▶ [Records supplied]:
■ ■ ■ ■ ■

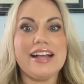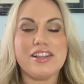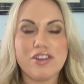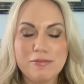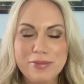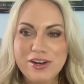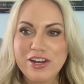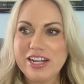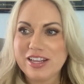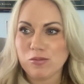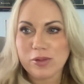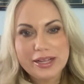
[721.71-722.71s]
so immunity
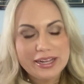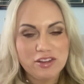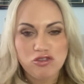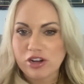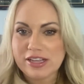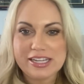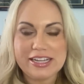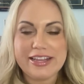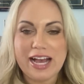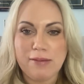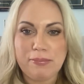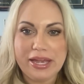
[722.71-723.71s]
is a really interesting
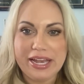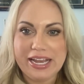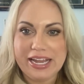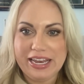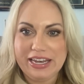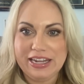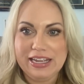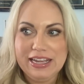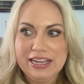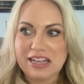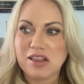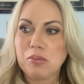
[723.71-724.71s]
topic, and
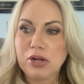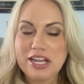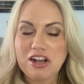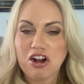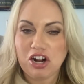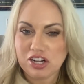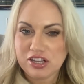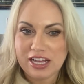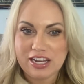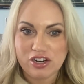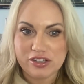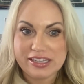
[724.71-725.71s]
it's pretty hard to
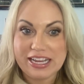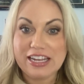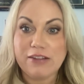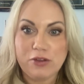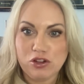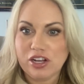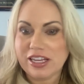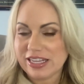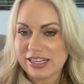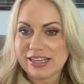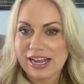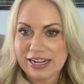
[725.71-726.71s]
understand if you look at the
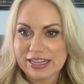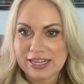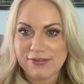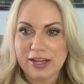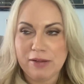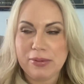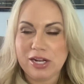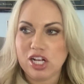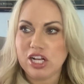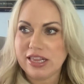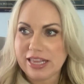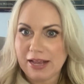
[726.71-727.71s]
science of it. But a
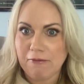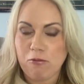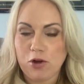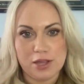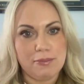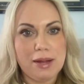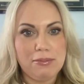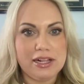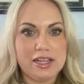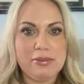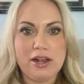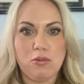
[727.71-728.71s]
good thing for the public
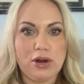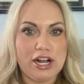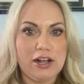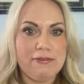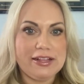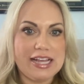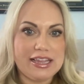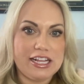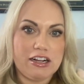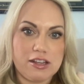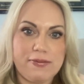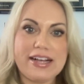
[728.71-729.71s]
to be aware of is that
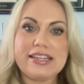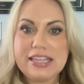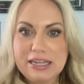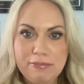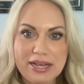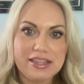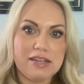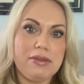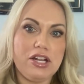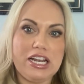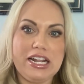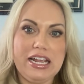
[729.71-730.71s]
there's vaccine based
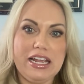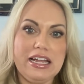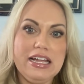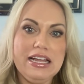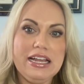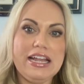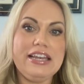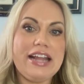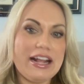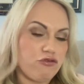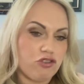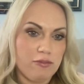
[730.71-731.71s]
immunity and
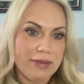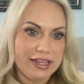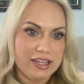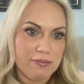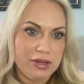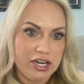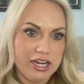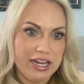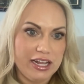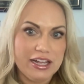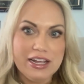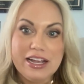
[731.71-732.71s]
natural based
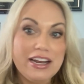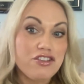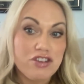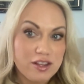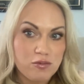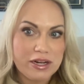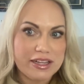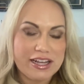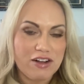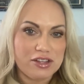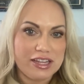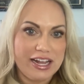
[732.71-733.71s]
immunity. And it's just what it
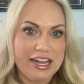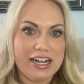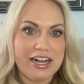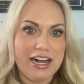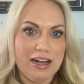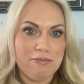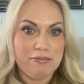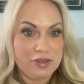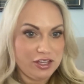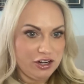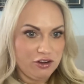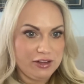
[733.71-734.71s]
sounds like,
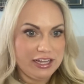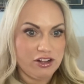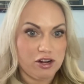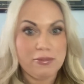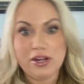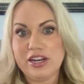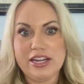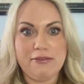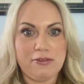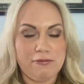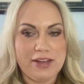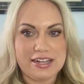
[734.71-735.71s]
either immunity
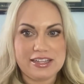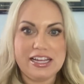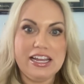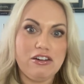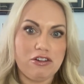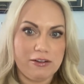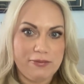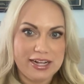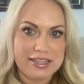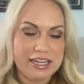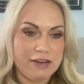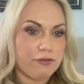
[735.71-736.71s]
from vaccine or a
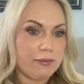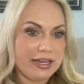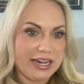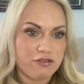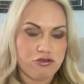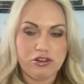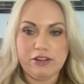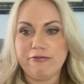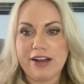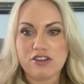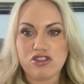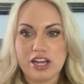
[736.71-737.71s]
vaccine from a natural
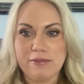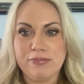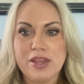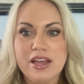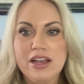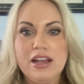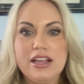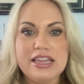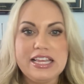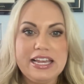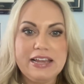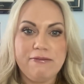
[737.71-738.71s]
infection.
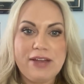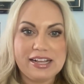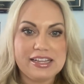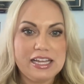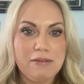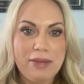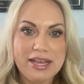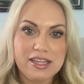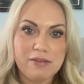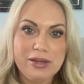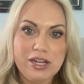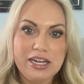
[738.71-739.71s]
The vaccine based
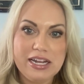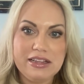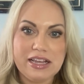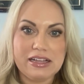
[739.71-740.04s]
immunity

■ ■ ■ ■ ■

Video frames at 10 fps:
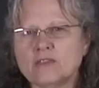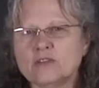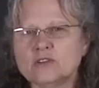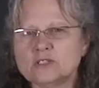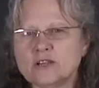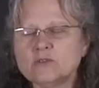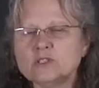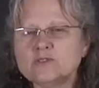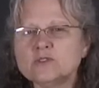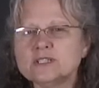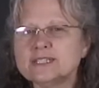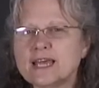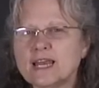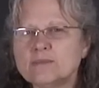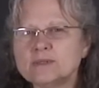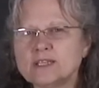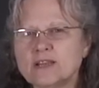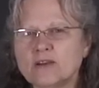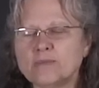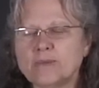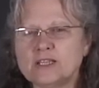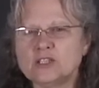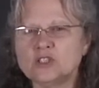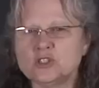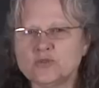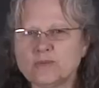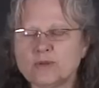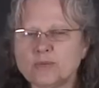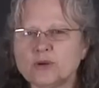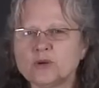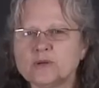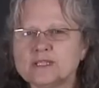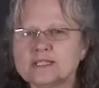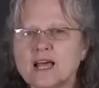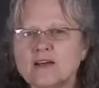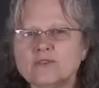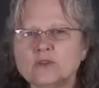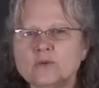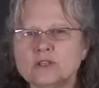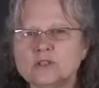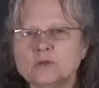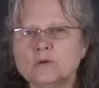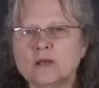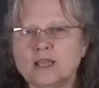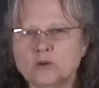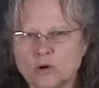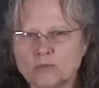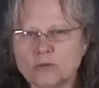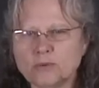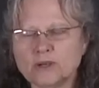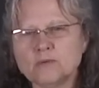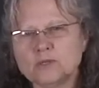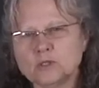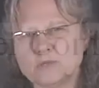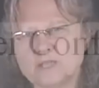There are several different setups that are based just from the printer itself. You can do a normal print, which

■ ■ ■ ■ ■

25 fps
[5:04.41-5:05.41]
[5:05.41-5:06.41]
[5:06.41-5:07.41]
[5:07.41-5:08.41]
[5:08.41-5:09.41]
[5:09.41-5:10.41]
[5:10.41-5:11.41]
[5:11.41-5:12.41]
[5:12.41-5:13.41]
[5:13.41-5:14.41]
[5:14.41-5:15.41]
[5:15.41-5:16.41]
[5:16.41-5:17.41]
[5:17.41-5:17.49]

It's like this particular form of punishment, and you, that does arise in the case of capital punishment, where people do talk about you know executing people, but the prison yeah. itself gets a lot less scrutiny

■ ■ ■ ■ ■

▶ [Instructions for the task]: Begin at the line above that has "[5:08.41-5:09.41]" and stop after the line that has "[5:16.41-5:17.41]", copying each line exactly and adding nothing else.

▶ [Solution]:
[5:08.41-5:09.41]
[5:09.41-5:10.41]
[5:10.41-5:11.41]
[5:11.41-5:12.41]
[5:12.41-5:13.41]
[5:13.41-5:14.41]
[5:14.41-5:15.41]
[5:15.41-5:16.41]
[5:16.41-5:17.41]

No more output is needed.